Patients were not included if: (1) they had been administered anti-spasticity medication during or before the RT period and (2) they had used another technological rehabilitation device before or during the RT period.

Data from 393 eligible patients who had participated in RT between 2009 and 2019 were screened; 36 patients meeting the inclusion criteria were included (Figure 1); the mean (SD) age was 59 (16) years, the mean time since the stroke at program initiation was 54 (26) days, the mean duration of the RT intervention was 31 (11) days, and the mean initial FMA score was 23 (17) points (Table 1).

Figure 1

Flow diagram of the criteria for patient inclusion.

Table 1

Baseline characteristics of participants.

Participants (n)	36
Age (years)	59(16)
Female (n)	15
Side of paresis (n)	R (19), L (17)
Etiology (n)	I (25), H (11)
Time since the stroke at program initiation (days)	54 (26)
Duration of the program (days)	31 (11)
Initial FMA score (/66 pts)	23 (17)

Results are expressed as the mean (SD). R, right; L, left; I, ischemia; H, hemorrhage; FMA, Fugl–Meyer Assessment.

2.2. Robotic System

The InMotion Arm® robot (InMotion 2, Interactive Motion Technologies, Inc., Watertown, MA, USA) is a 2 degrees of freedom planar distal-effector-type manipulator that trains shoulder and elbow movement in the horizontal plane; an impedance controller is incorporated in the device, and it has low intrinsic inertia. Sensors continuously record the kinematic and kinetic parameters of the hand movements performed by the patient during the session (position, force, and time). These data are used to provide visual feedback of performance and can also be used to analyze variables of interest. The robotic device is equipped with a comfortable chair that is mounted on rails to allow adjustment. The distance between the screen and the patient and the height of the seat are also adjustable. A thoracic harness prevents compensatory trunk movements. The patient’s forearm rests in a trough in which the wrist is held in a neutral position. The fingers are flexed around a vertical handle (end-effector) and are held in place by straps if necessary. Ten minutes of the 60 min session is spent setting up, providing instructions, and removing the patient from the device.

2.3. Interventions

The upper limb rehabilitation program involved 60 min/day of RT using the InMotion Arm® device and 60 min/day of conventional occupational therapy, five times per week, for 4 weeks. Conventional occupational therapy sessions included mobilization and stretching of the paretic upper limb to improve or maintain a joint range of motion, individual joint and whole upper limb exercises, fine motor control and grasping, exercises to improve sensation, and functional and fun exercises involving both motor and cognitive functions. RT sessions were divided into three phases:

A warm-up phase involving games (phase 1);

A training phase based on exercises (phase 2);

A relaxation phase involving games (phase 3).
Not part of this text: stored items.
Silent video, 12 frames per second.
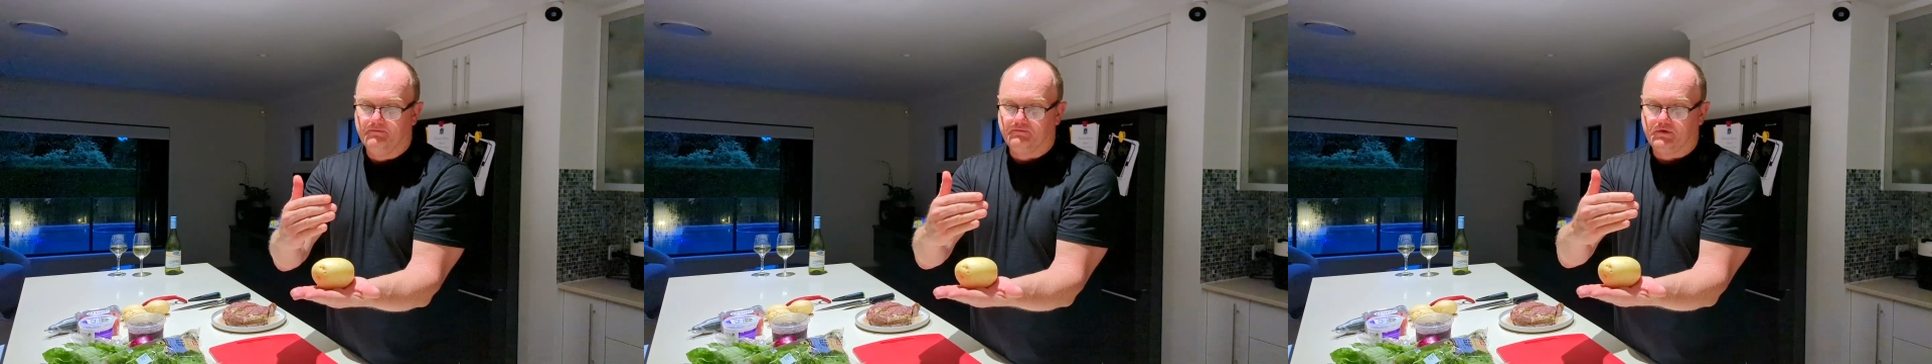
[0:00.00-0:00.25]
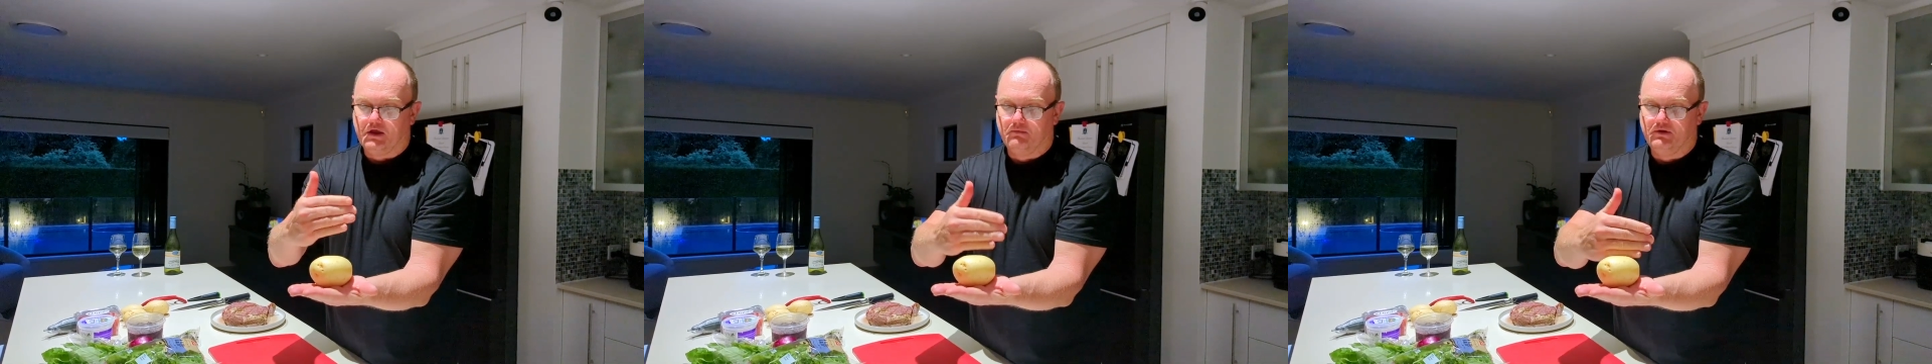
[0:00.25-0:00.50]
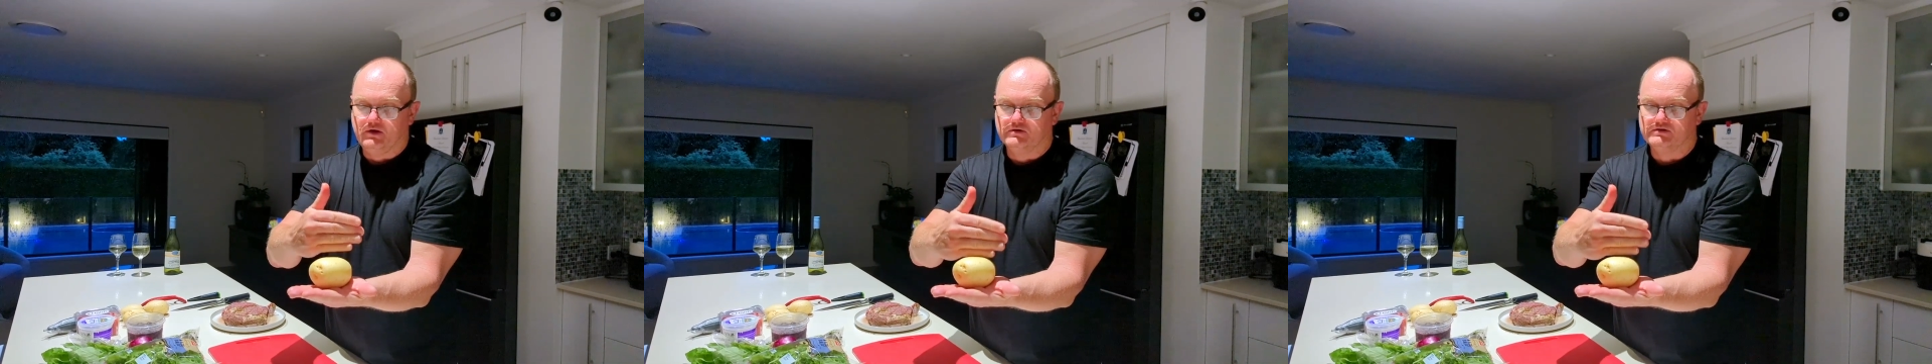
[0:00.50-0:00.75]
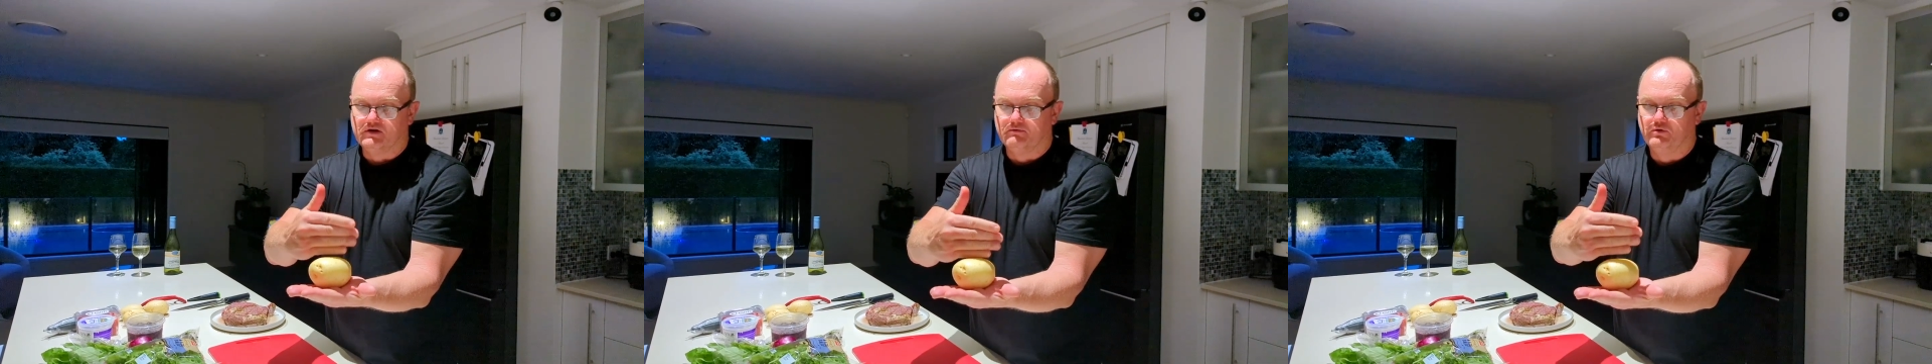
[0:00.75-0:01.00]
and because
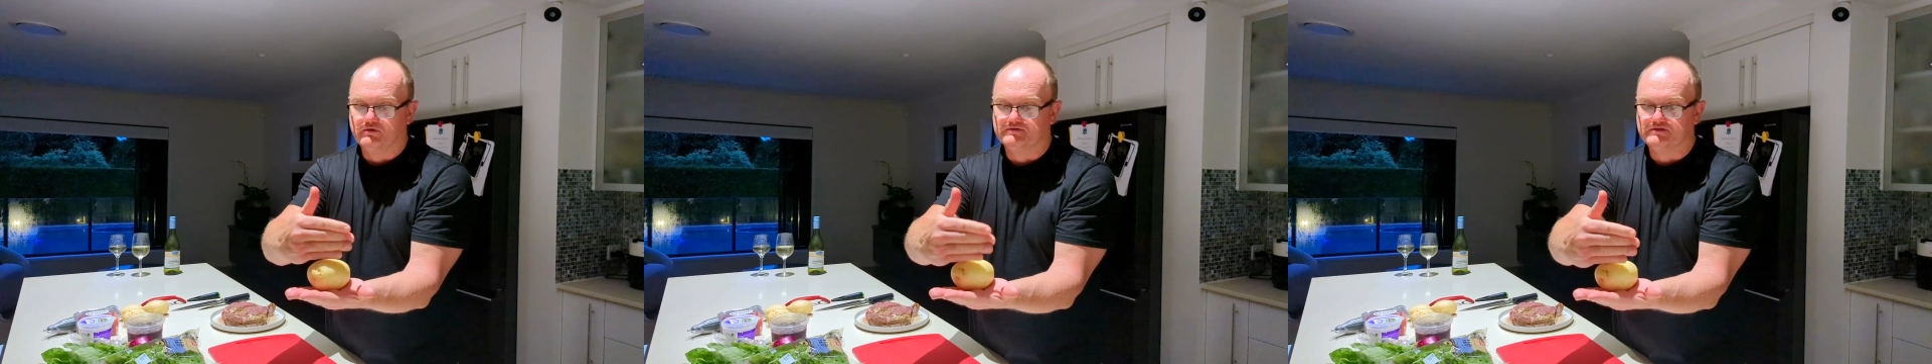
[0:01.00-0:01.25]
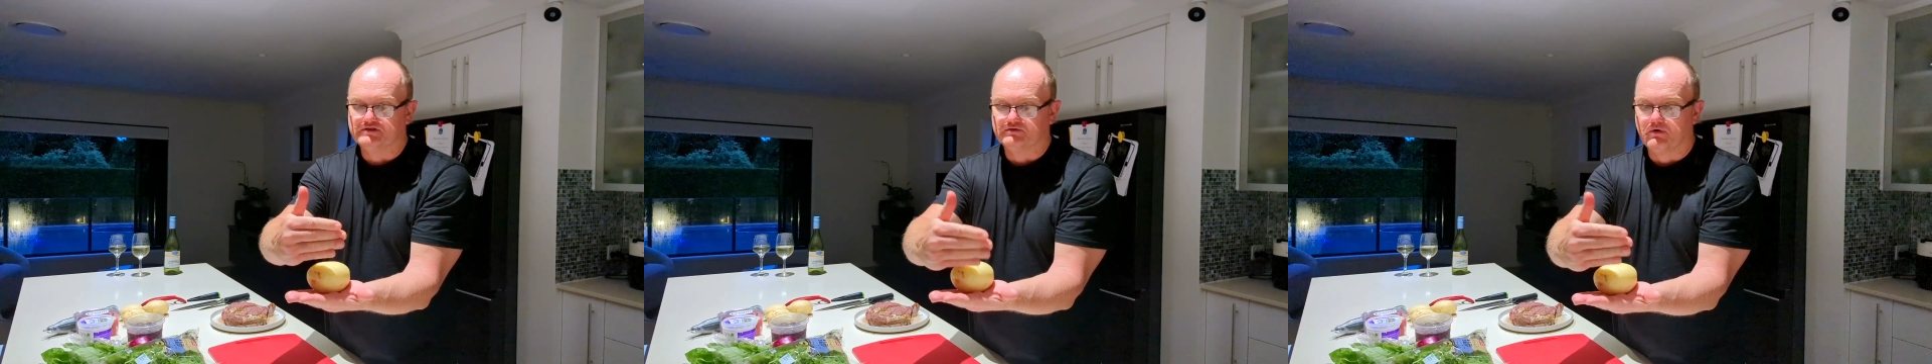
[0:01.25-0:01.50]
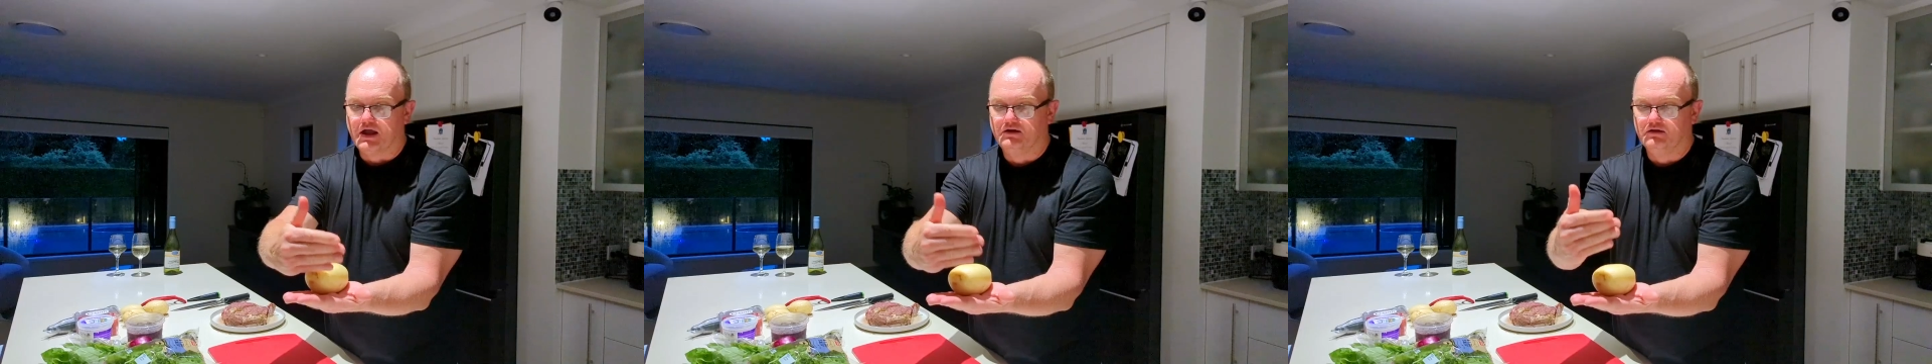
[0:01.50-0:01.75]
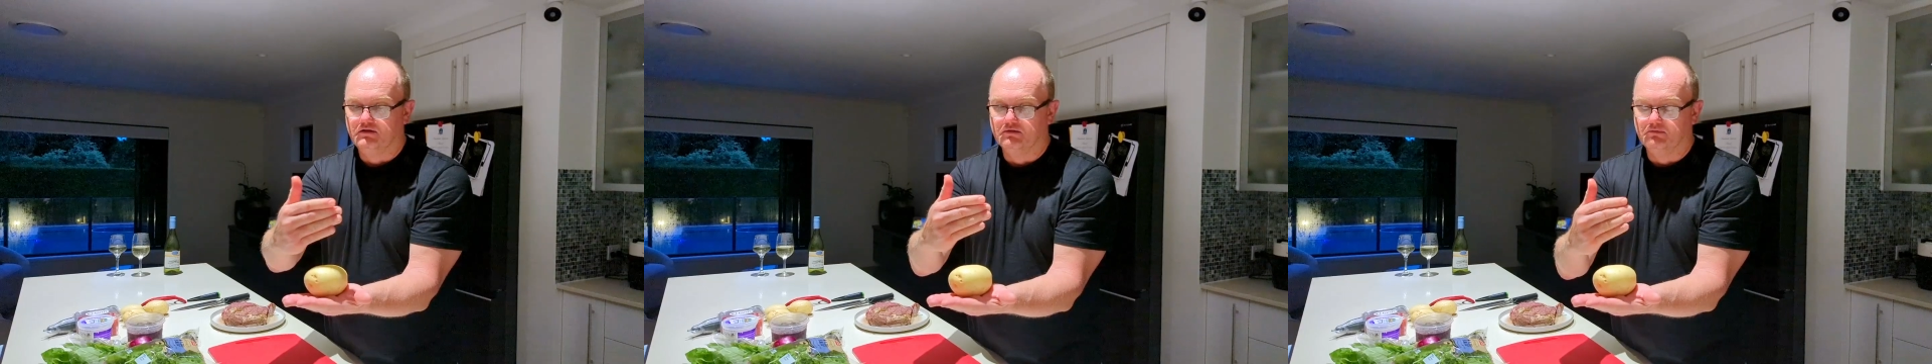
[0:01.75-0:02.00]
I would have
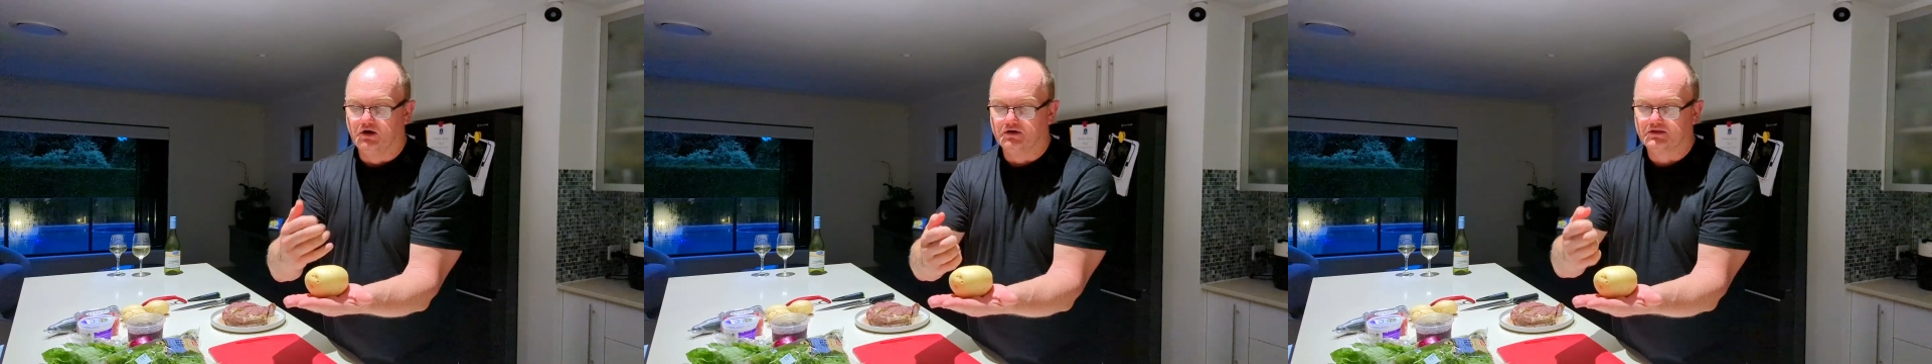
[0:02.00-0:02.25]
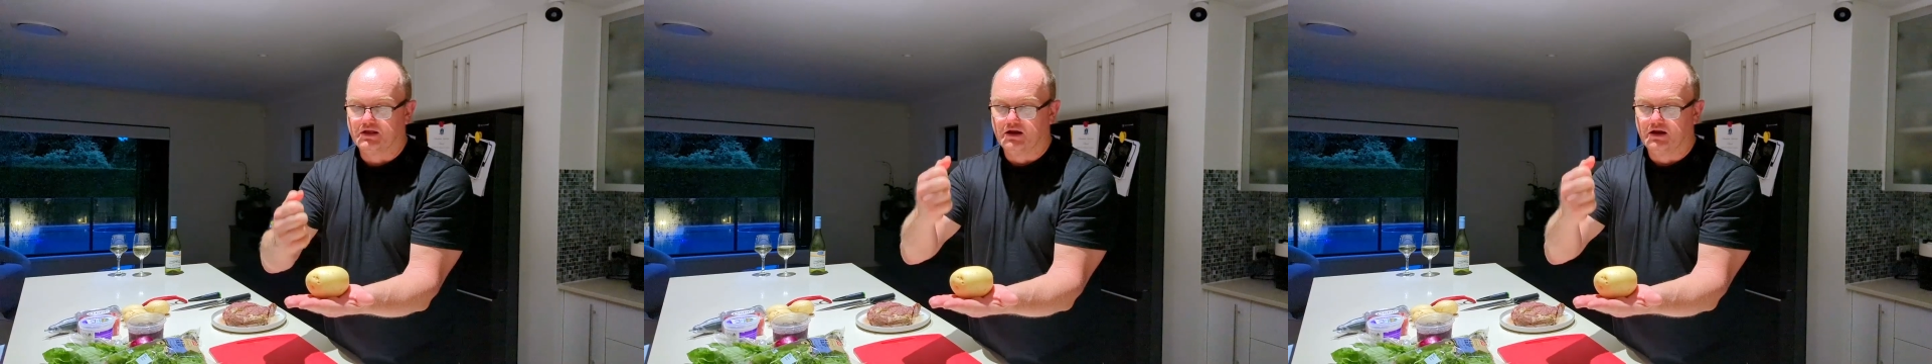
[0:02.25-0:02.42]
serrated them like that,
The user interfaces for games and exercises are displayed in Figure 2. The exercises (Phase 2) are a greater practice time than the games. The display for the exercises is composed of 8 targets distributed around a 14 cm radius circle, and the starting position is in the center. The therapist sets the number of movement repetitions and distance to be covered to reach the target (3/5/10/14 cm in all directions; Figure 2). The training modality affects the patient’s motor skills by increasing the difficulty level for performing the exercise. There are three:

Figure 2

User interfaces for exercises used in Phase 2 and games used in Phase 1.
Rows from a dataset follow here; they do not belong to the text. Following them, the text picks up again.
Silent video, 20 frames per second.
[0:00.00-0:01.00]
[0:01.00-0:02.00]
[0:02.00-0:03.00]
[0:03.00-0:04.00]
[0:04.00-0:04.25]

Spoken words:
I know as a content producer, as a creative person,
Assist-as-needed modality: The patient has to reach the target with assistance tailored into the performance;

Unassisted modality: The patient has to reach the target without any assistance;

Against resistance: The patient has to reach the target against a resistance.

The therapist thus chooses the training modality that ensures that the exercises are always challenging. The progression of the difficulty is, therefore, from the assist-as-needed modality to unassisted and then against resistance. The level of therapist control over the games is lower, and fewer data are recorded. Therefore, the intensity of the games cannot be accurately determined.

2.4. Clinical Evaluation Procedure Pre- and Post-Intervention

Upper limb impairment was evaluated before and after the intervention. Impairment was evaluated using the upper limb section of the Fugl–Meyer Assessment (FMA). This tool is reliable and sensitive to change and has been validated for use in spastic paresis in the subacute phase of a stroke [34,35,36]. The upper limb section is scored out of 66 points, and higher scores indicate lower levels of impairment.

2.5. Data Collected during Interventions

Only data from RT sessions were collected as data from occupational therapy were not available. For each game (Phases 1 and 3), only the actual practice time (normalized to a session length of 60 min) was collected, the level of therapist control over the games was lower, and fewer data were recorded. The actual practice time in games and in exercises represented the time during which patients were active; the remaining time represented inactive time. During Phase 2, for each RT session, several exercises were performed with various training modalities. Thus, for each exercise, the following data were collected:

The number of movements performed by the patient in each training modality used (assist as needed, unassisted, or against resistance);

The actual practice time in each training modality used (assist as needed, unassisted, or against resistance (in min);

The distance to be covered to reach the target used (defined by the therapist before each exercise).

Then, the total distance traveled parameter (in cm) was calculated for each RT session as the sum of the product of the distance to be covered to reach the target used and the number of movements performed for each exercise.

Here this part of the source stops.